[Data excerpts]
------
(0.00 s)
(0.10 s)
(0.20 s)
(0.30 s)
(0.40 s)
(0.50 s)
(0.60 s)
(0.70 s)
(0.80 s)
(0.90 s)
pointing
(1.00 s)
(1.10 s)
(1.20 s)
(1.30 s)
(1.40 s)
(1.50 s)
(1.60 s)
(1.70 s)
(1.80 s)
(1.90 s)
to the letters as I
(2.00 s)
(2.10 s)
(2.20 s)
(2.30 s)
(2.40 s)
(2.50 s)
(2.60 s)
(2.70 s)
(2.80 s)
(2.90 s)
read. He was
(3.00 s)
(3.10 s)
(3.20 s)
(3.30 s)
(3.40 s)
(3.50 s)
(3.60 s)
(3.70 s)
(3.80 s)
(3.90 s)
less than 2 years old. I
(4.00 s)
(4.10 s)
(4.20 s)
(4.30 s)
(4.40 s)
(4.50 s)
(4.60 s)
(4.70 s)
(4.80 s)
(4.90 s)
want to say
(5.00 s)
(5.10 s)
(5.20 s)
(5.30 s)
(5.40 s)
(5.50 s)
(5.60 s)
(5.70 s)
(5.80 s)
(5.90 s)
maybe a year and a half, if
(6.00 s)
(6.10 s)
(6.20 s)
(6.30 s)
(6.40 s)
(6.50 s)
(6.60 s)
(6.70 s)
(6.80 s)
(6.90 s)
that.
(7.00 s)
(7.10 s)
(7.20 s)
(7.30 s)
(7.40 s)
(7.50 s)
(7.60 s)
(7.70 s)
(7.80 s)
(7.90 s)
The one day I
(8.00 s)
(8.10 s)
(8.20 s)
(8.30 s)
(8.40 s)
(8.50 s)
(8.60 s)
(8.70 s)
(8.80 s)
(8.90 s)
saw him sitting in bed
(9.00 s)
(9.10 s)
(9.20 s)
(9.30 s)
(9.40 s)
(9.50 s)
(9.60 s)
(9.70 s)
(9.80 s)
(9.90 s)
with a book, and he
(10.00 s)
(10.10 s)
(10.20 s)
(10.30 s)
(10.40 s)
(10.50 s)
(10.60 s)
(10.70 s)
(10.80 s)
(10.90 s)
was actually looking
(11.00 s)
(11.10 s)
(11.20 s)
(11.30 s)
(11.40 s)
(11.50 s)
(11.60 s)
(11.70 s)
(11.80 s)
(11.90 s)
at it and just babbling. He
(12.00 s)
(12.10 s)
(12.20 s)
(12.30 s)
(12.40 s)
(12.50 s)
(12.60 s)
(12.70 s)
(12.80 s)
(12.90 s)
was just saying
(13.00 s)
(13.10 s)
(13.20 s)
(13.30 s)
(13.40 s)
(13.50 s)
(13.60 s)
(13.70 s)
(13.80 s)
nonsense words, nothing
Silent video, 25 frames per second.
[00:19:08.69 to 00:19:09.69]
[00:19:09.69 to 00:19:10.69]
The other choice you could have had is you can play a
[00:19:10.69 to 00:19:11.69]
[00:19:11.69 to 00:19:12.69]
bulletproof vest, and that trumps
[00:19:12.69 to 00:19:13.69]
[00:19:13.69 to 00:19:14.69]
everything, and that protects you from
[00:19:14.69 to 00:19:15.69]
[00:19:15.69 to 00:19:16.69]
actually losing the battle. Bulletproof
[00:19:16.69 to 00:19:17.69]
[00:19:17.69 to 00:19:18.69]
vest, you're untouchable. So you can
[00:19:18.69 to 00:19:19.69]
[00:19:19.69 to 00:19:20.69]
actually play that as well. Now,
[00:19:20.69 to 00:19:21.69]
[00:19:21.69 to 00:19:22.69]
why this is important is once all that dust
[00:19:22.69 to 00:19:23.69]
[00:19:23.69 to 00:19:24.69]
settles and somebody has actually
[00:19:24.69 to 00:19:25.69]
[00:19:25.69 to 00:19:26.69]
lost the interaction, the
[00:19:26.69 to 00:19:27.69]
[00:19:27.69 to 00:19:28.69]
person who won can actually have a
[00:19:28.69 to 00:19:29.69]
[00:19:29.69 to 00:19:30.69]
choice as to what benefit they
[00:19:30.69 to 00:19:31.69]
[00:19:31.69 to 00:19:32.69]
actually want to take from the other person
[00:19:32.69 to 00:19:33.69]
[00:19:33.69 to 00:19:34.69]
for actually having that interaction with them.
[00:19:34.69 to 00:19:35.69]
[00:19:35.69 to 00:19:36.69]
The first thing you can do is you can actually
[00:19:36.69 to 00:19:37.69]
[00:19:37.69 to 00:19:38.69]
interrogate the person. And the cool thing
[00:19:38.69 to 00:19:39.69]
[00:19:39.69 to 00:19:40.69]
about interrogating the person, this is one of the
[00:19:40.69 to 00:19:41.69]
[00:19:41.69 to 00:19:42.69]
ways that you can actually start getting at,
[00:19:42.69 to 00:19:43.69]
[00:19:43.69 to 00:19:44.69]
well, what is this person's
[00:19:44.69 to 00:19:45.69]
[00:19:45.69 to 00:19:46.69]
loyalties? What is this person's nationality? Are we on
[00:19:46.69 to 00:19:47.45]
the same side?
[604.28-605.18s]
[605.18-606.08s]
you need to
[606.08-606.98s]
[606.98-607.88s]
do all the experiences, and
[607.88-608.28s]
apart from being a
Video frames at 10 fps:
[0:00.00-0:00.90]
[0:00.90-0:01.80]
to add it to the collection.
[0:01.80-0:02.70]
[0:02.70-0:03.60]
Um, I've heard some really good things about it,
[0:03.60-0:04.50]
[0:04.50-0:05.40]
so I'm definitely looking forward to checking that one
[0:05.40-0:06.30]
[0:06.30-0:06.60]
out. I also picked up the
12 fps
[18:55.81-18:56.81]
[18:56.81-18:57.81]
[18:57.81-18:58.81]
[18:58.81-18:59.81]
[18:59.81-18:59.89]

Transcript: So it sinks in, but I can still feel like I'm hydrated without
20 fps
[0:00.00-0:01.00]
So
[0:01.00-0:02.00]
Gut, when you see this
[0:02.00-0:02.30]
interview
------
■ **BRIEF**
Lines with "frames" in them are what the answer must contain; copy each from the records above.

■ **FINAL ANSWER**
Silent video, 25 frames per second.
Video frames at 10 fps:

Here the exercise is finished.